§ **What to work on**: A faithful copy of the data is what is wanted, minus any pictures.

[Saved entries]
——

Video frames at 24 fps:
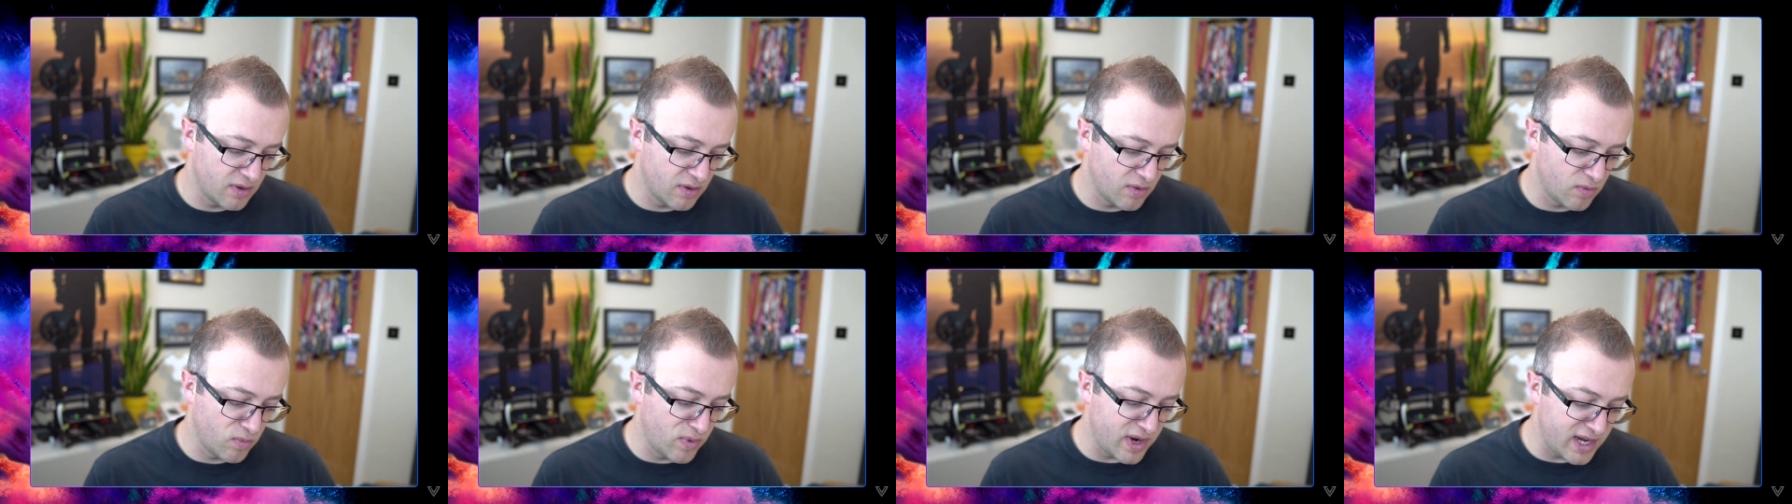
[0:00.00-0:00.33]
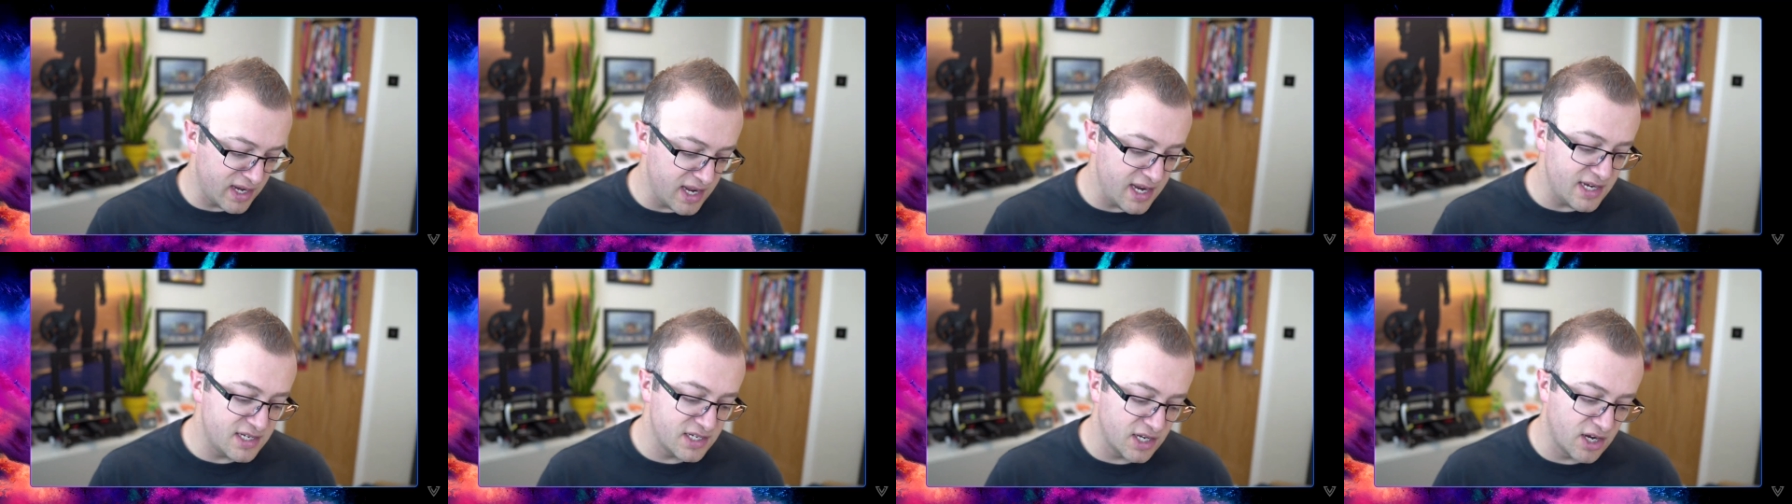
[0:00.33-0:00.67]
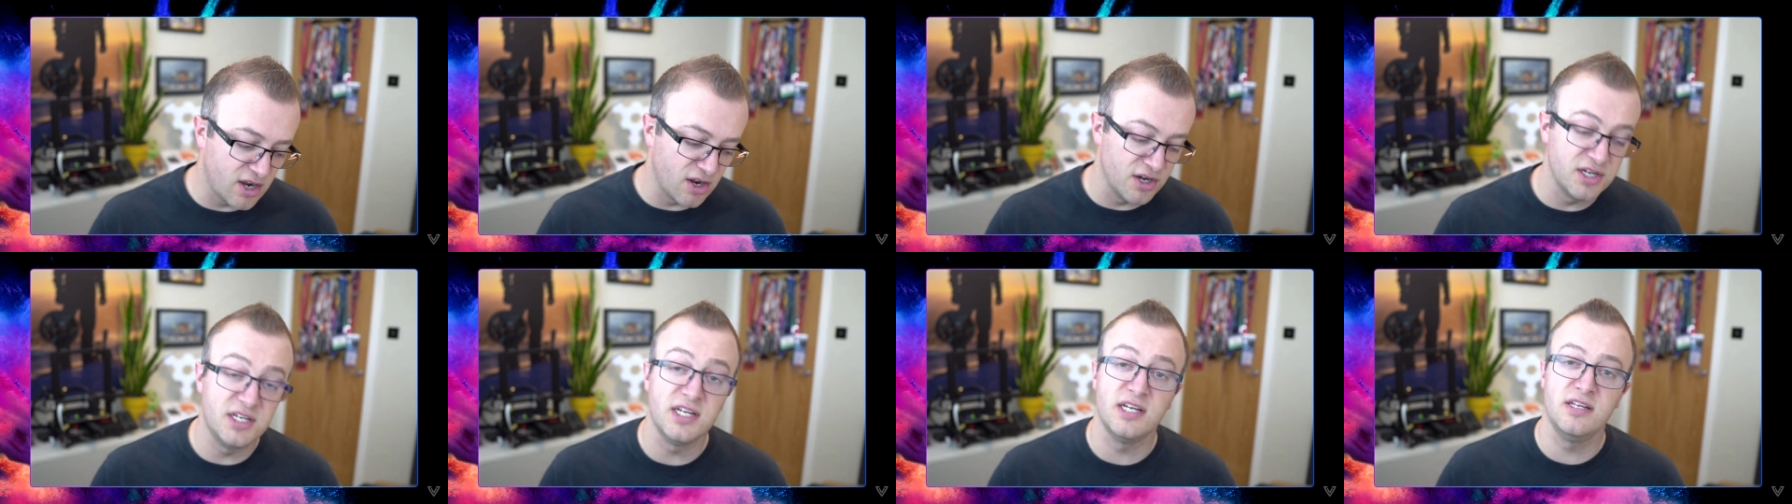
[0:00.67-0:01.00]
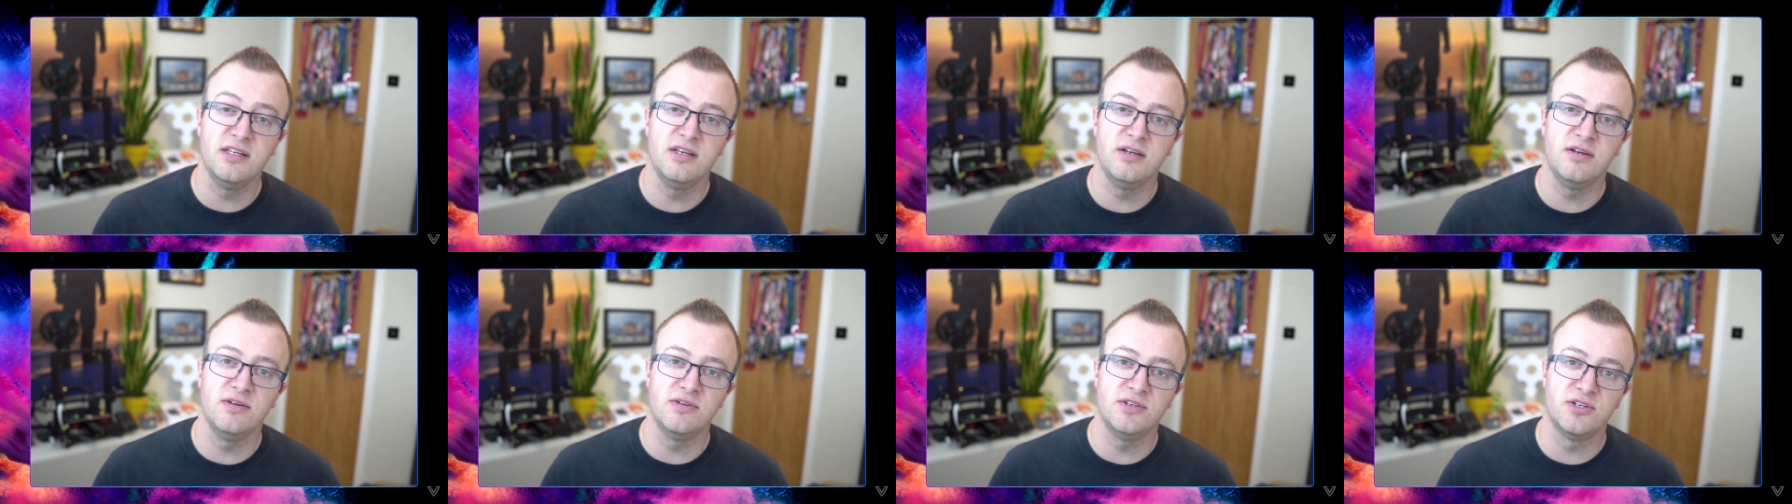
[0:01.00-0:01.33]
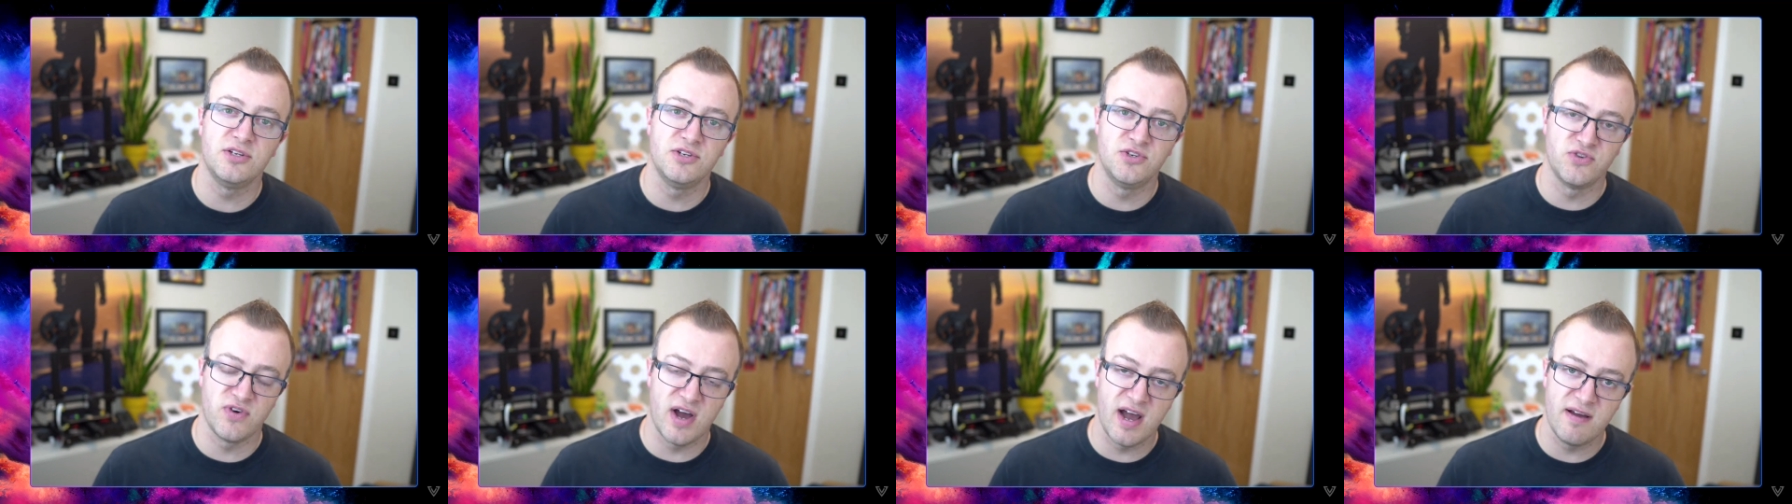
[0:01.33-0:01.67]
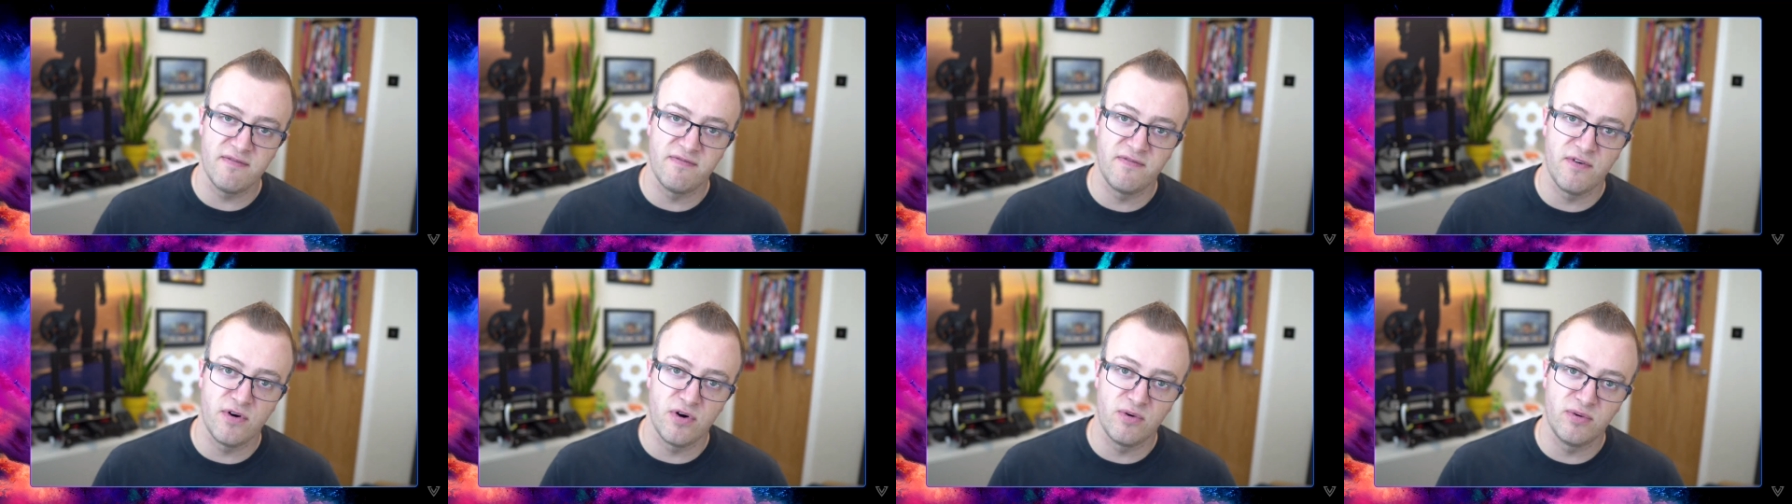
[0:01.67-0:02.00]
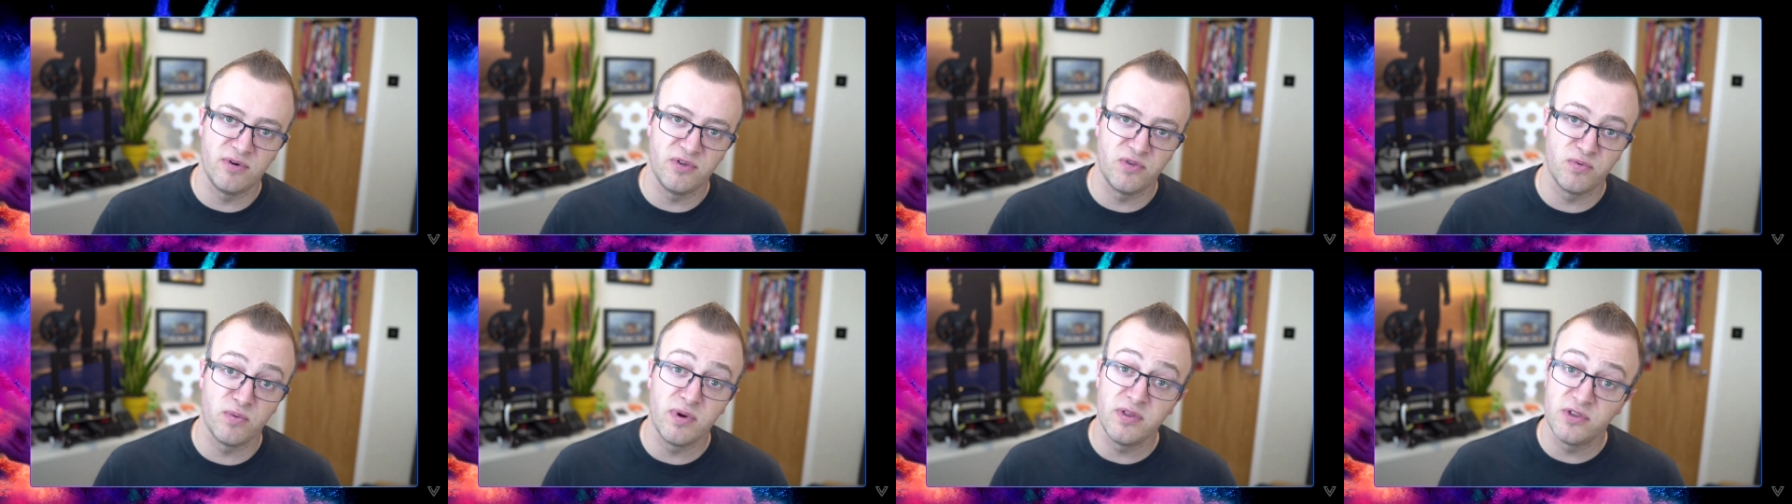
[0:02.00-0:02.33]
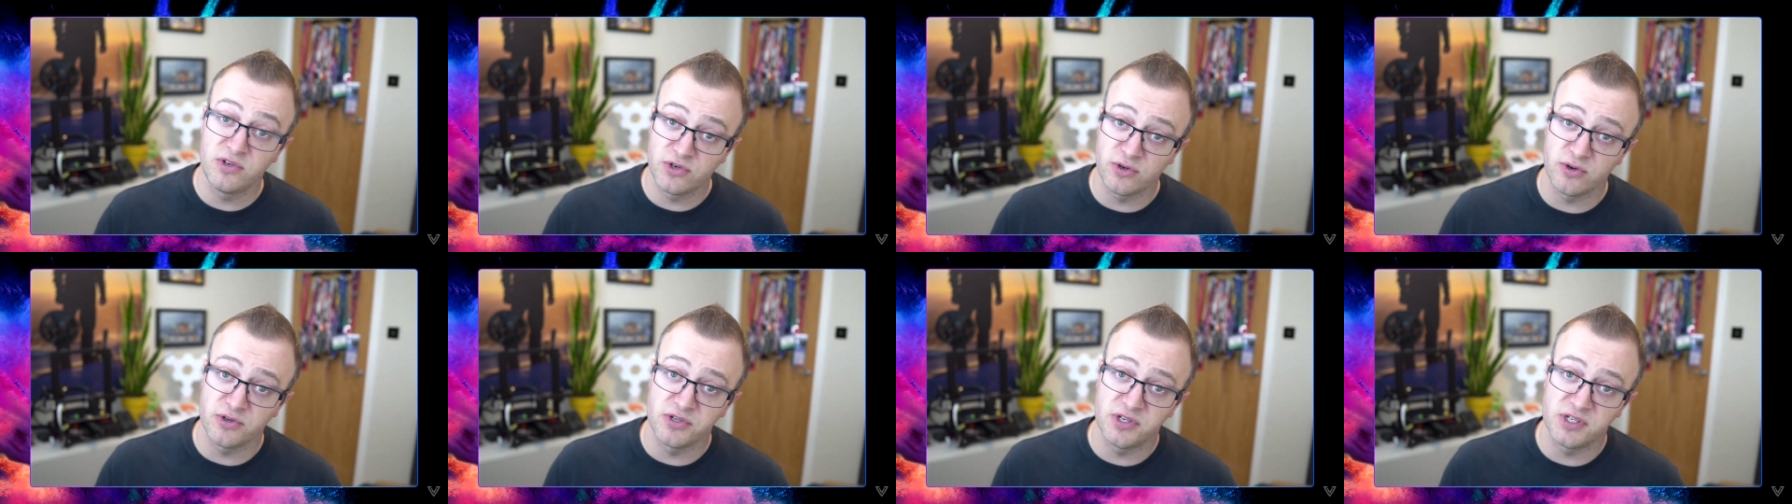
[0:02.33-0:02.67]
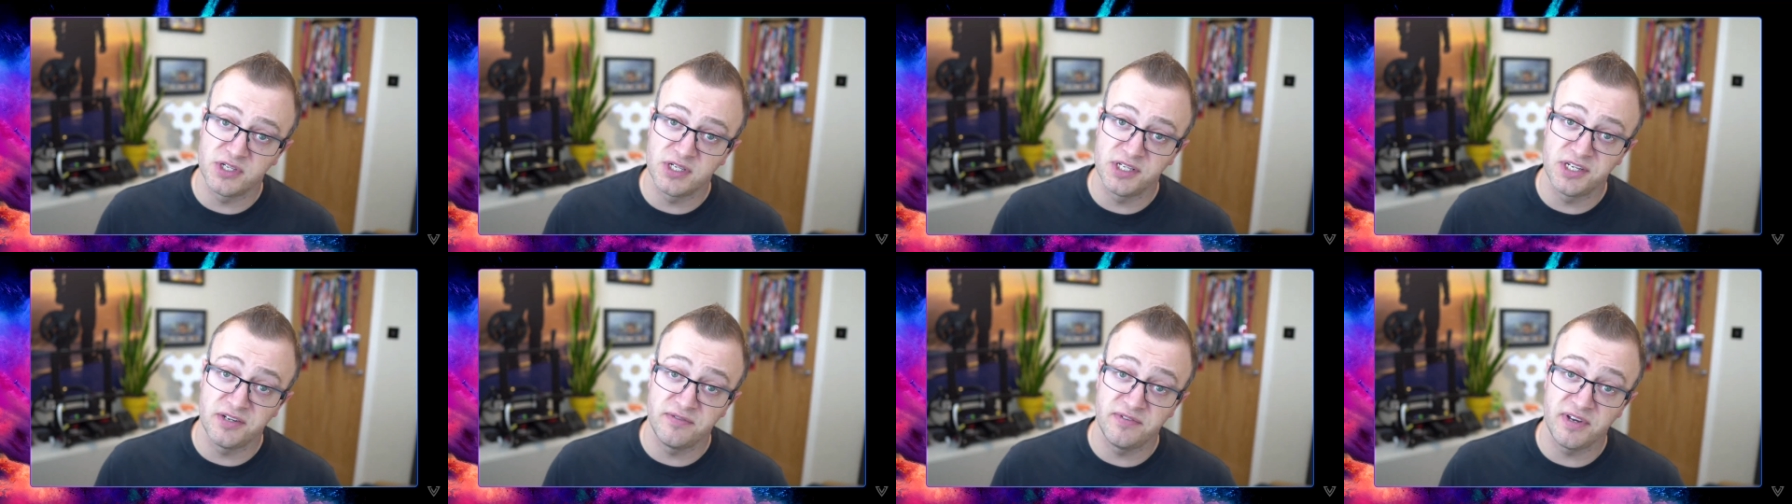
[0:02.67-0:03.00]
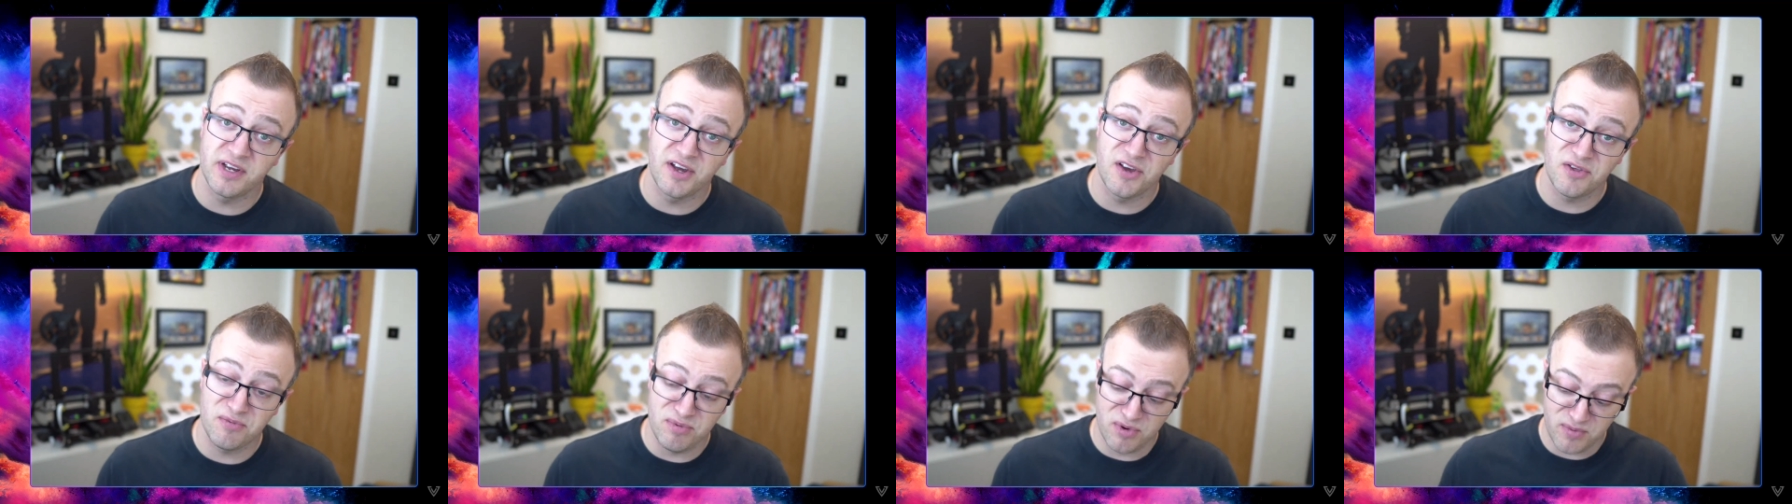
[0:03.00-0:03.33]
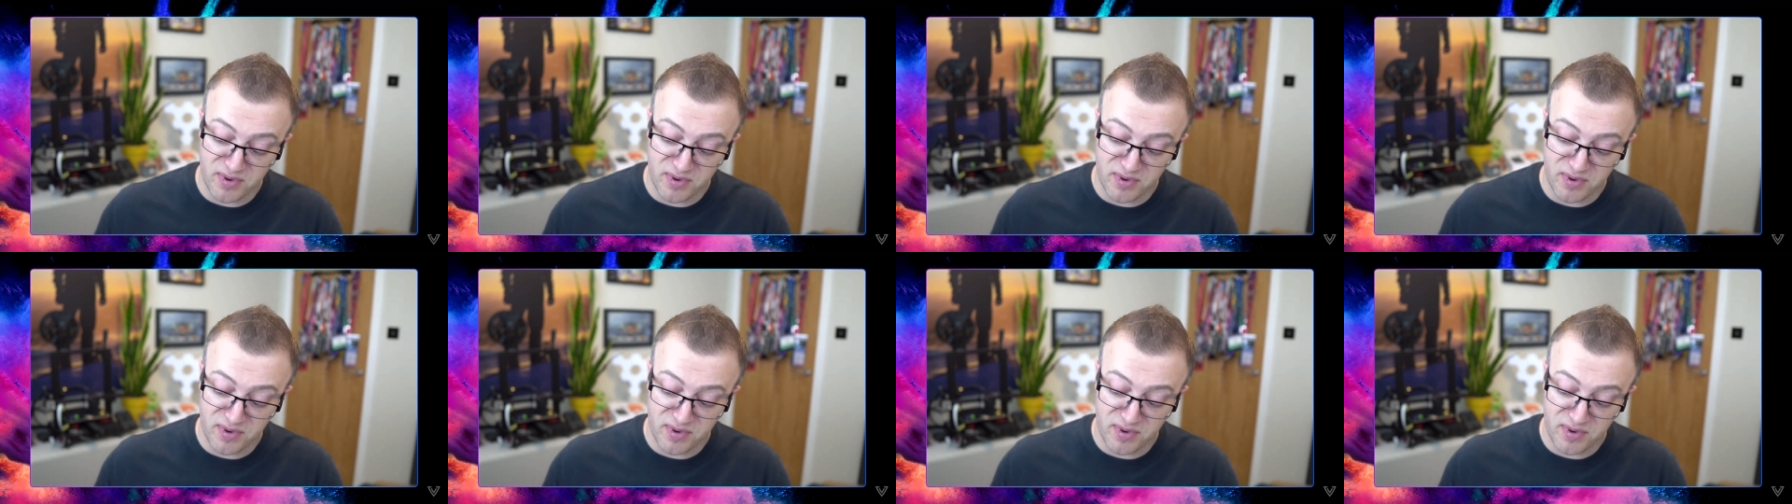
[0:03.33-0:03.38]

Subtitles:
we need to continue to drive forwards with shorter certificates.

——

§ **Response**:
Video frames at 24 fps:
[0:00.00-0:00.33]
[0:00.33-0:00.67]
[0:00.67-0:01.00]
[0:01.00-0:01.33]
[0:01.33-0:01.67]
[0:01.67-0:02.00]
[0:02.00-0:02.33]
[0:02.33-0:02.67]
[0:02.67-0:03.00]
[0:03.00-0:03.33]
[0:03.33-0:03.38]

Subtitles:
we need to continue to drive forwards with shorter certificates.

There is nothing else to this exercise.